Lorsque Gabriel s'est réveillé et qu'il a frappé le sol de sa main, j'ai aussitôt fermé les yeux, par réflexe. J'ai senti les ténèbres, car je serai capable de reconnaître leur odeur entre mille. Ce mélange de suie et de mort...

Lorsque j'ouvre un œil, puis l'autre, mon bras droit est tendu en avant, ma paume grande ouverte et un halo lumineux m'entoure ainsi que tous mes amis, qui, eux aussi, semblent surpris. Je vois, à ma droite, Adriel, debout, dans la même position que moi. Je crois qu'il est comme mon reflet ou alors, je suis son reflet. Gabriel relève la tête, constate avec stupéfaction qu'il n'est pas parvenu à nous anéantir.

Je sens mon coeur qui tambourine contre ma poitrine, alors que mes larmes noient mes yeux. Il me regarde, les sourcils froncés. À l'extérieur le vent s'agite, le bateau tangue et l'orage gronde.

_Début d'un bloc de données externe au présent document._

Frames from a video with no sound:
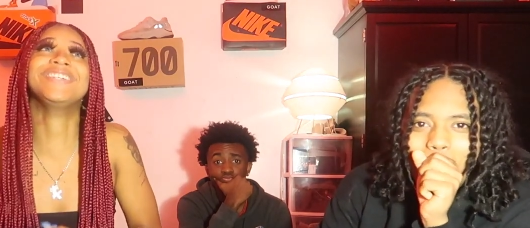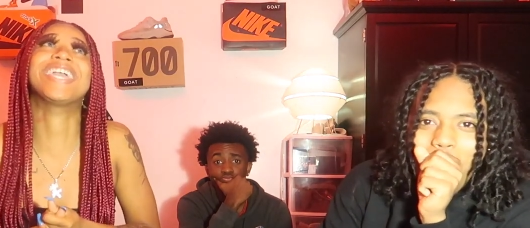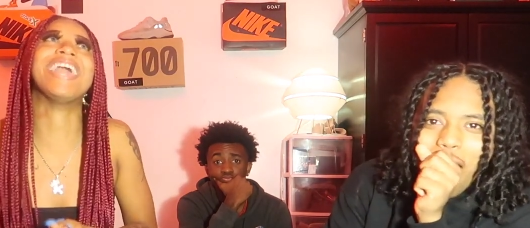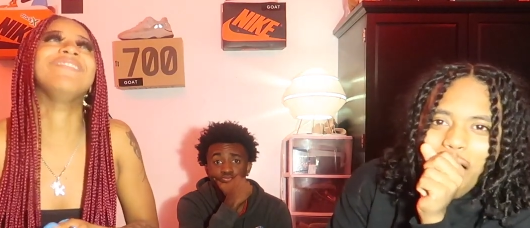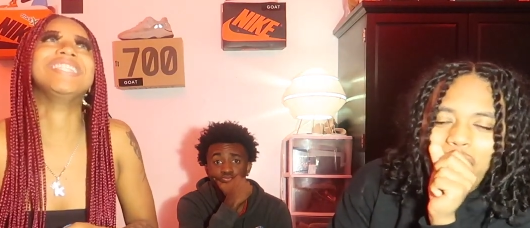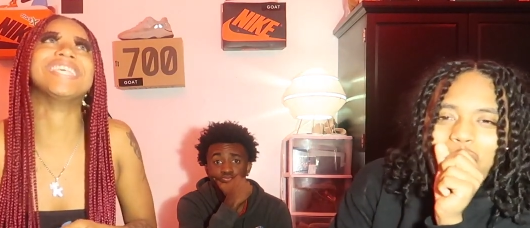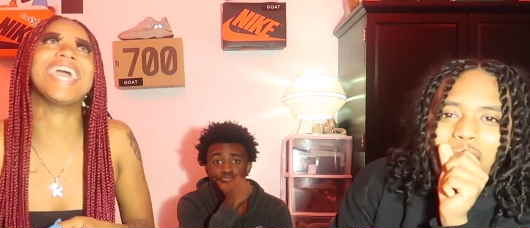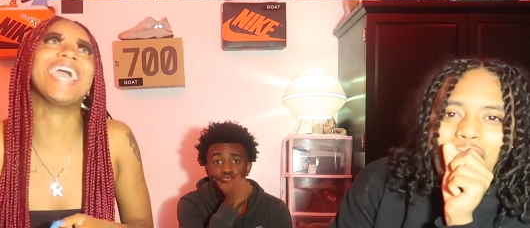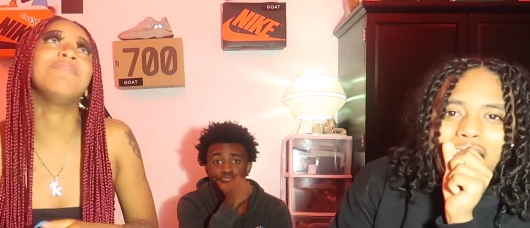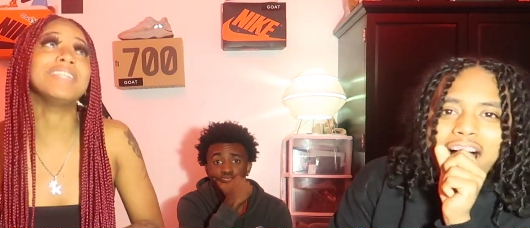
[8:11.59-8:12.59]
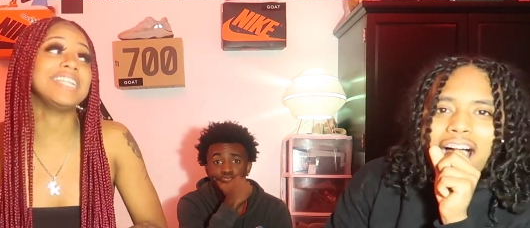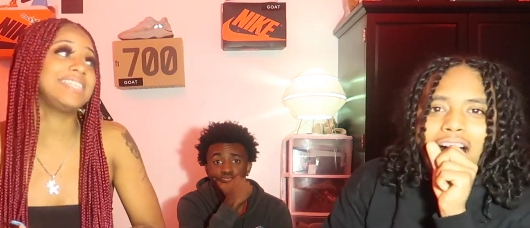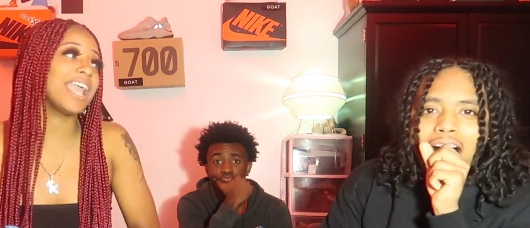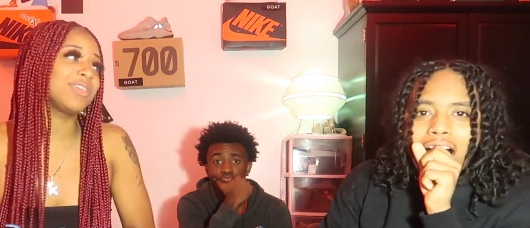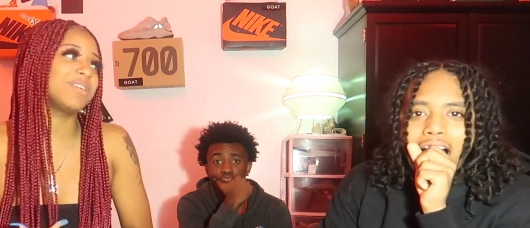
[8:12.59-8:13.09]
Speaker 1: you getting me tight. I'm about
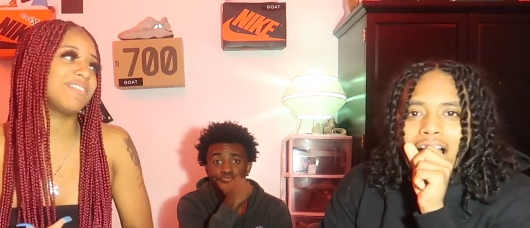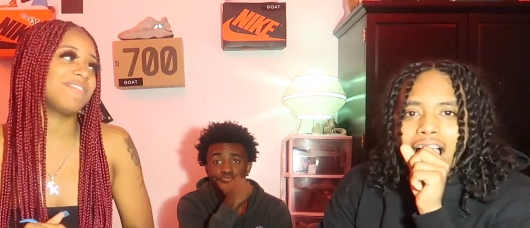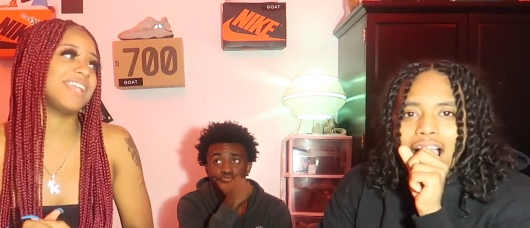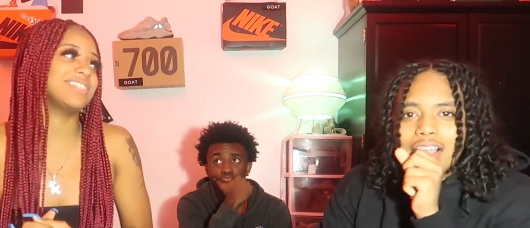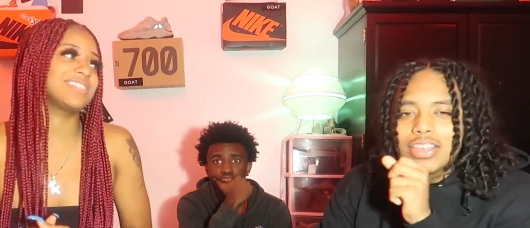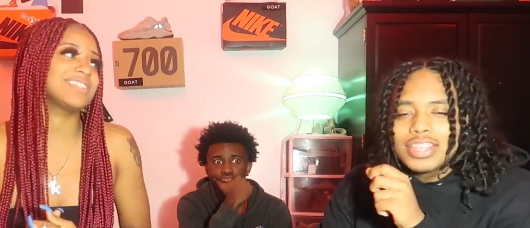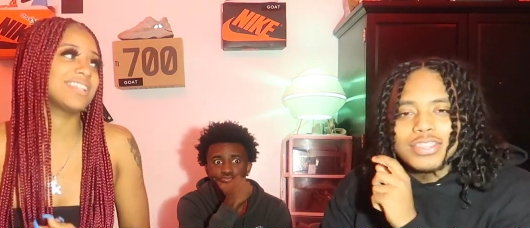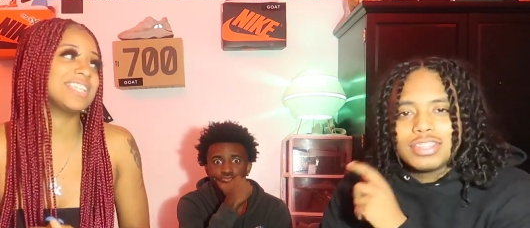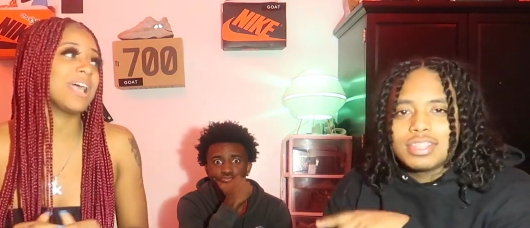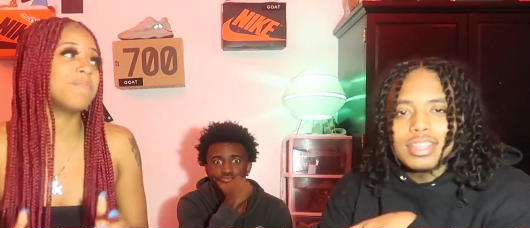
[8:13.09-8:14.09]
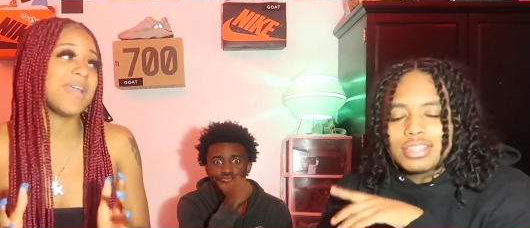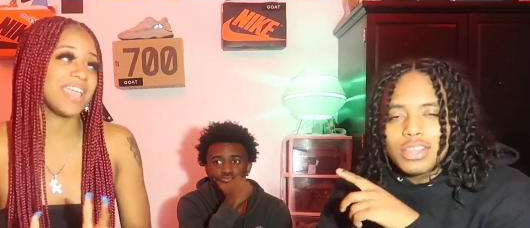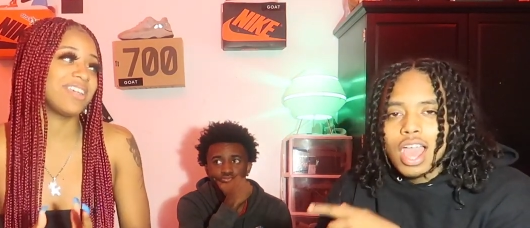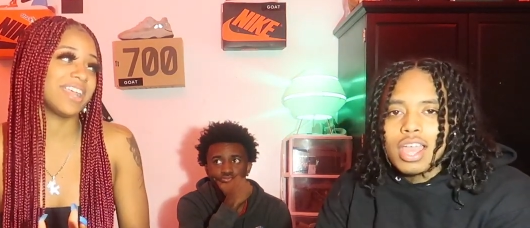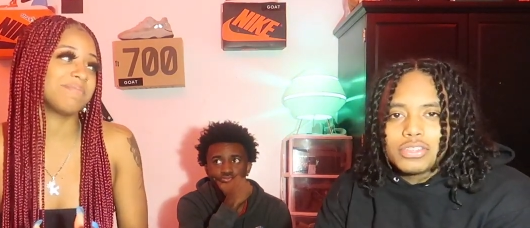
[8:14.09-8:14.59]
to deck you in your face. That's how
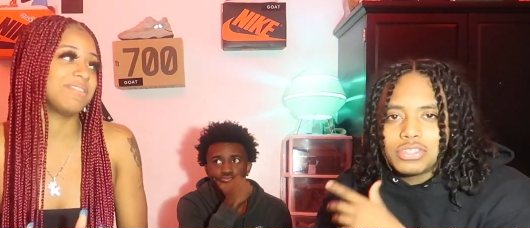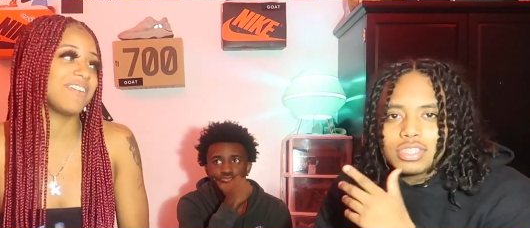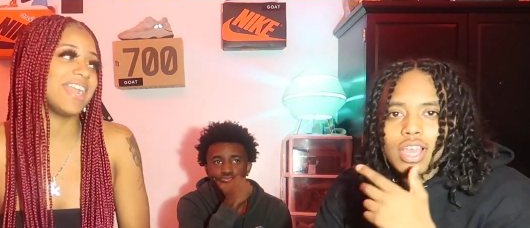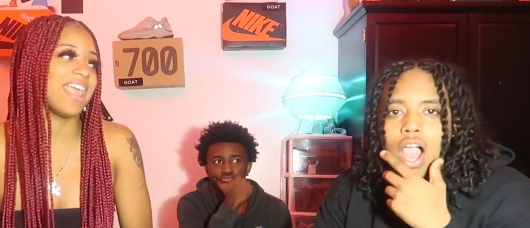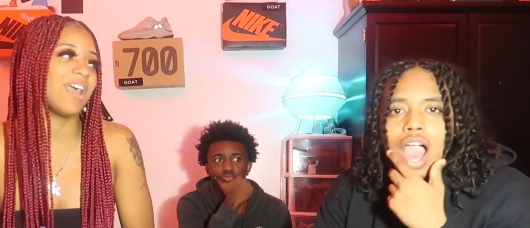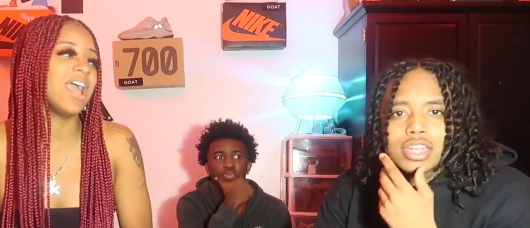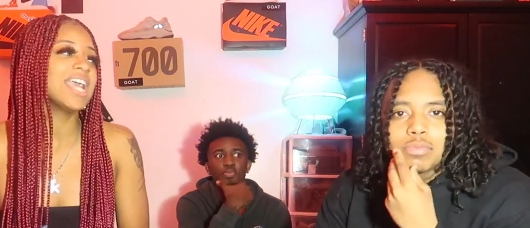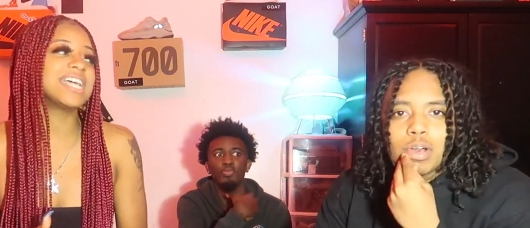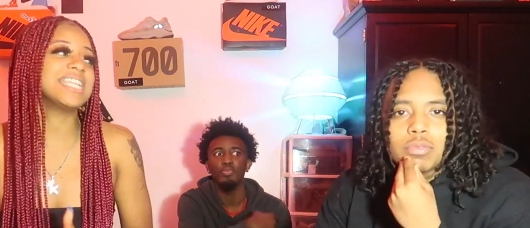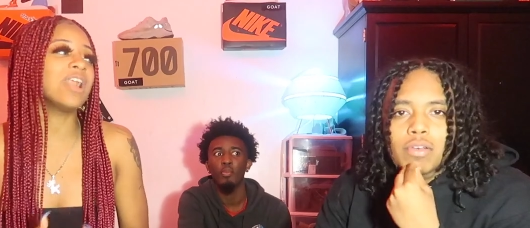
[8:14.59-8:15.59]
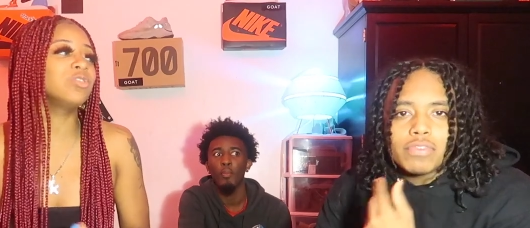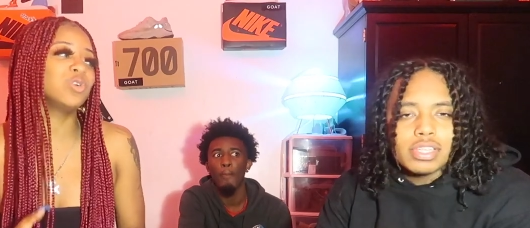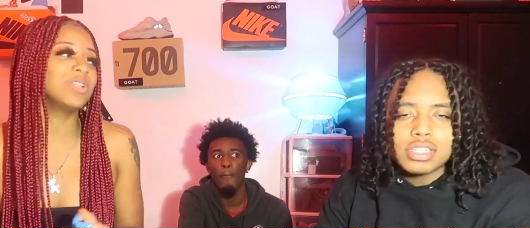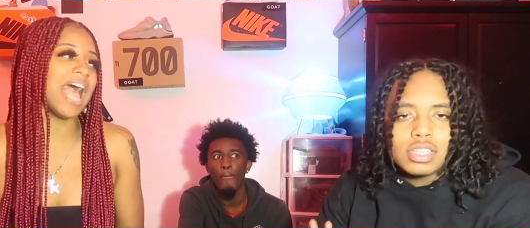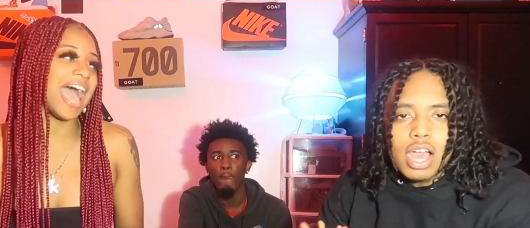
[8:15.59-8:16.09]
mad you're you ah, see, right I
Speaker 2: had a smile. Cause I don't
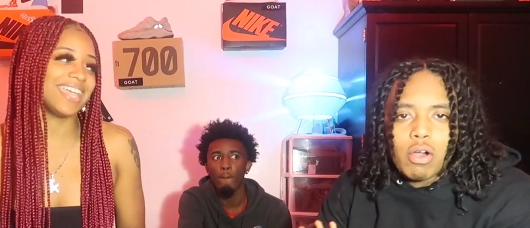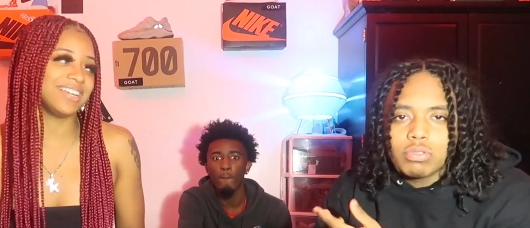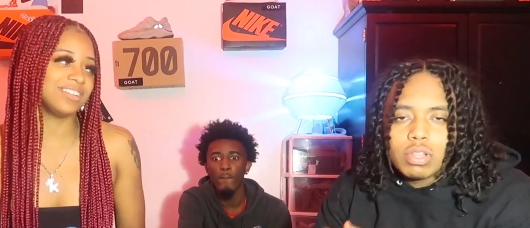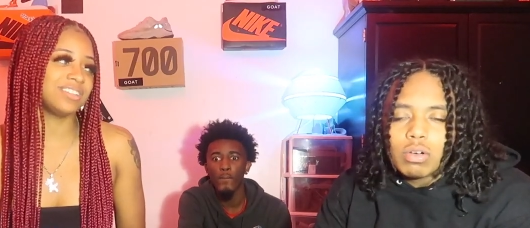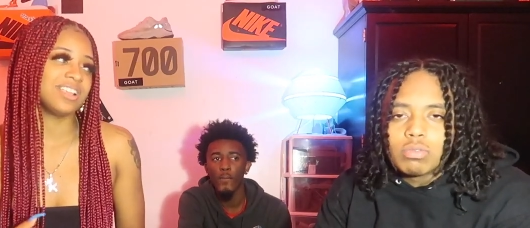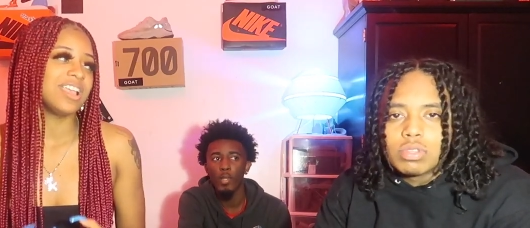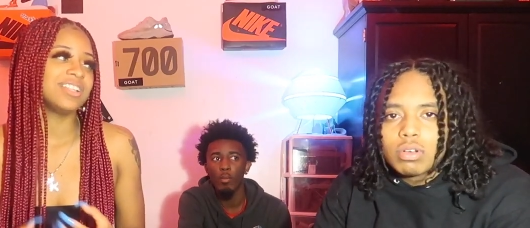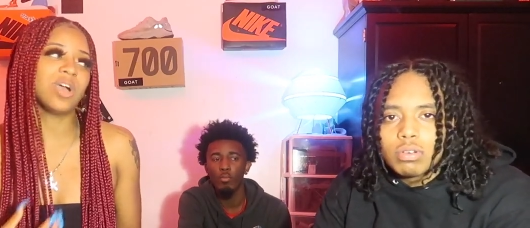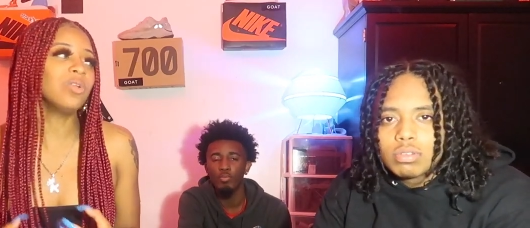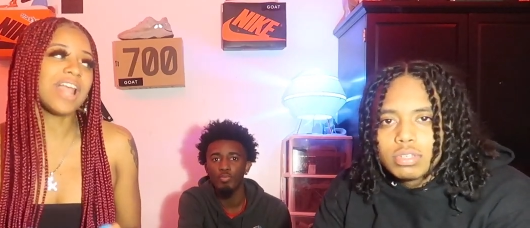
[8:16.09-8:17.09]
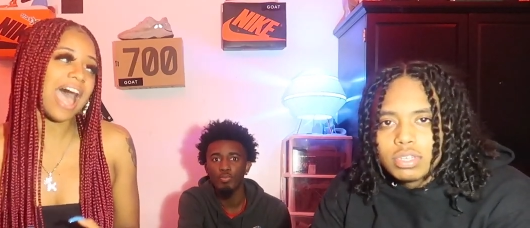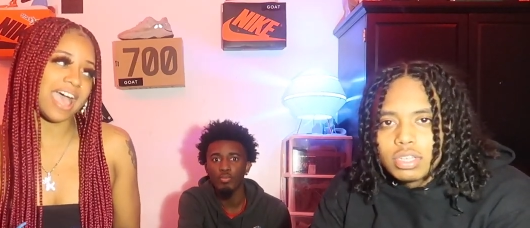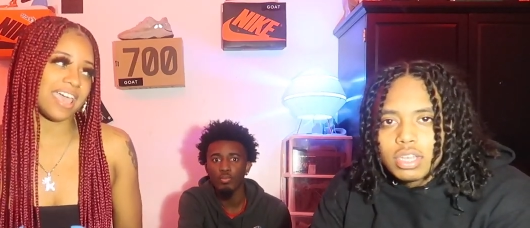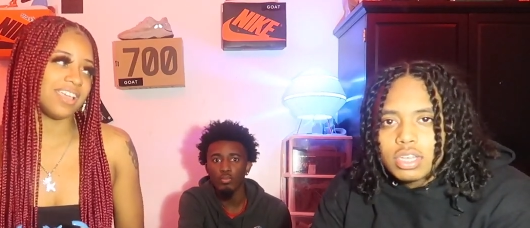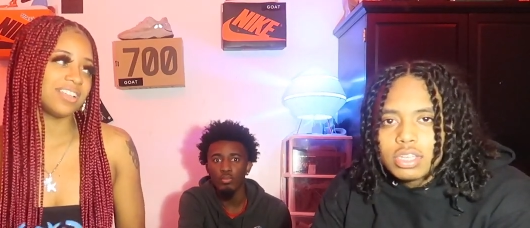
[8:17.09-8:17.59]
face. do
Speaker 1: liars. No, no, no, Don't
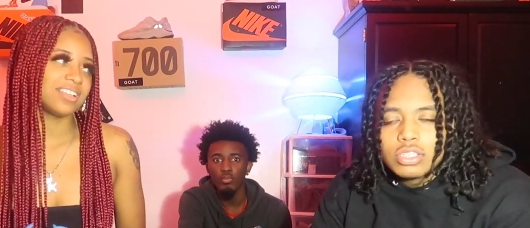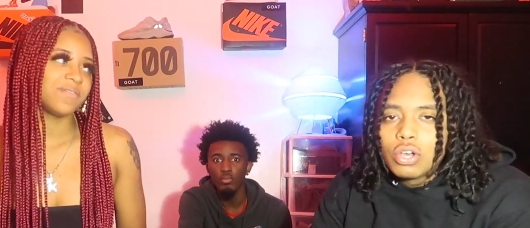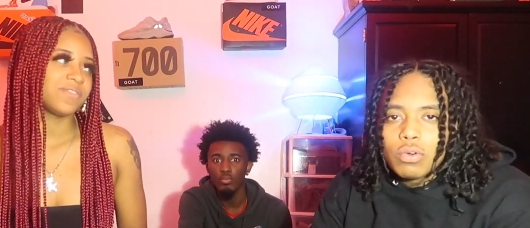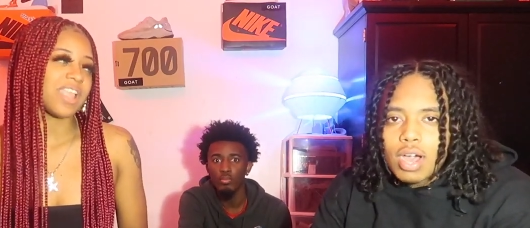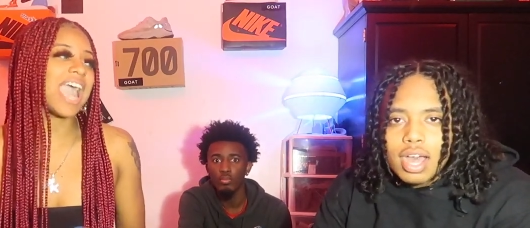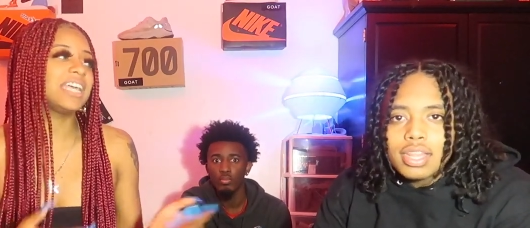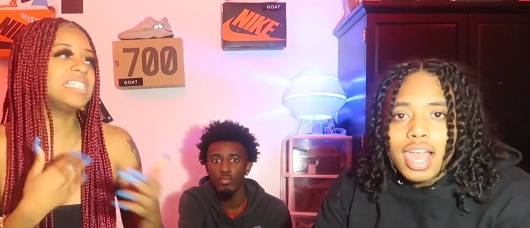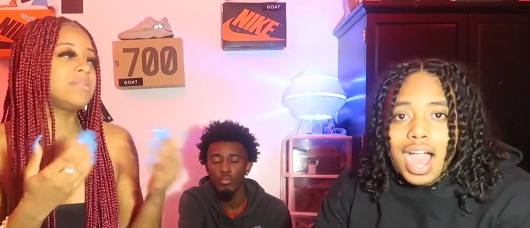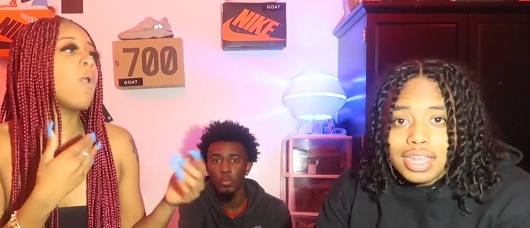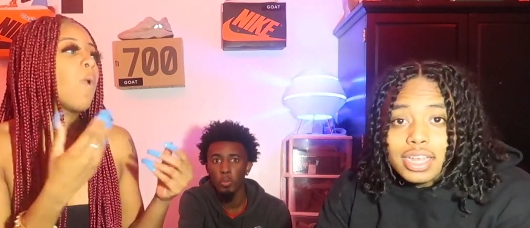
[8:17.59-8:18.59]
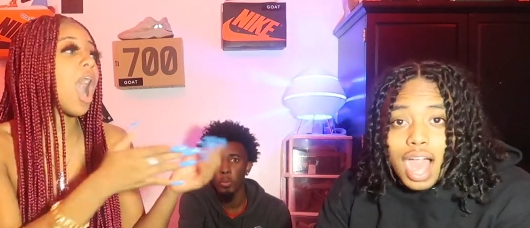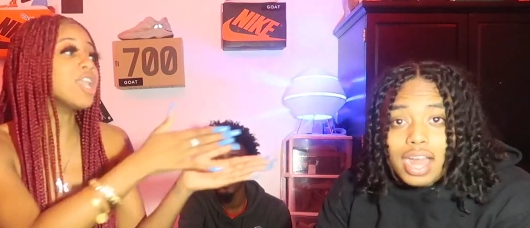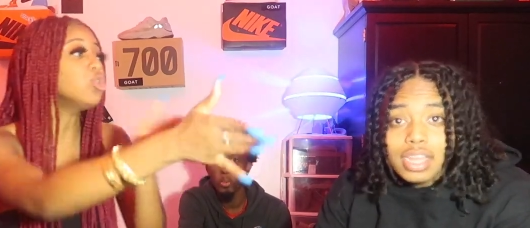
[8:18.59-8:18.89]
lie.
Speaker 2: Cause no, I, I let, I let, why I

— Gab... Gabriel... tenté-je les sanglots me nouant la gorge.

Il ferme son poing puis le frappe avec violence contre le halo lumineux qui forme un dôme dans la soute. Mes pieds glissent sur le sol, Adriel pousse un grognement que je suis la seule à entendre. Sa force vient s'étaler sur le dome et pulse dans mon bras encore tendu. Il recommence une seconde fois, ce qui arrache un cri de peur à Aïda. Une troisième fois, je baisse la tête, me mord la lèvre. J'ai l'impression de lutter, avec Adriel, contre les ténèbres.

Lorsque Gabriel se redresse, ses poings sont serrés et de ceux-ci émane une brume épaisse et noire. J'aimerais qu'il me réponde, j'aimerais qu'il me voie...

— Gabriel, je sais que tu m'entends ! Je t'en supplie, bats-toi...

J'écarquille les yeux lorsque je vois une lame transpercer son abdomen. Je pousse un hurlement, horrifiée mais je suis incapable de baisser le bras, parce qu'Adriel est décidé à protéger ce bateau des ténèbres. Gabriel baisse la tête vers cette lame qui se retire délicatement de ses chairs. Je sens les larmes dégringoler sur mes joues alors que j'assiste à un sinistre spectacle.

Gabriel se retourne lentement tout en posant sa main sur sa plaie qui saigne abondamment sur son torse nu. Il fait alors face au prince Elfe, Artus qui a échappé au halo lumineux d'Adriel. Il poste sa lame devant son visage, menaçant, prêt à se battre.

Gabriel abat un amas de noirceur sur le prince qui l'esquive de justesse, souple et agile comme il est. Lorsqu'il tente de lui asséner un nouveau coup de sa lame, il la saisit de sa main nue. Celle-ci vient trancher la peau de sa paume et les deux hommes se font face, comme deux animaux. Artus semble surpris, notamment lorsque sa lame d'argent est réduite en miettes par les ténèbres. Elle part en lambeaux et ses cendres s'échouent sur le sol, aux pieds de son propriétaire. Aussitôt, Gabriel saisit sa gorge pour l'observer, ses yeux toujours aussi noirs.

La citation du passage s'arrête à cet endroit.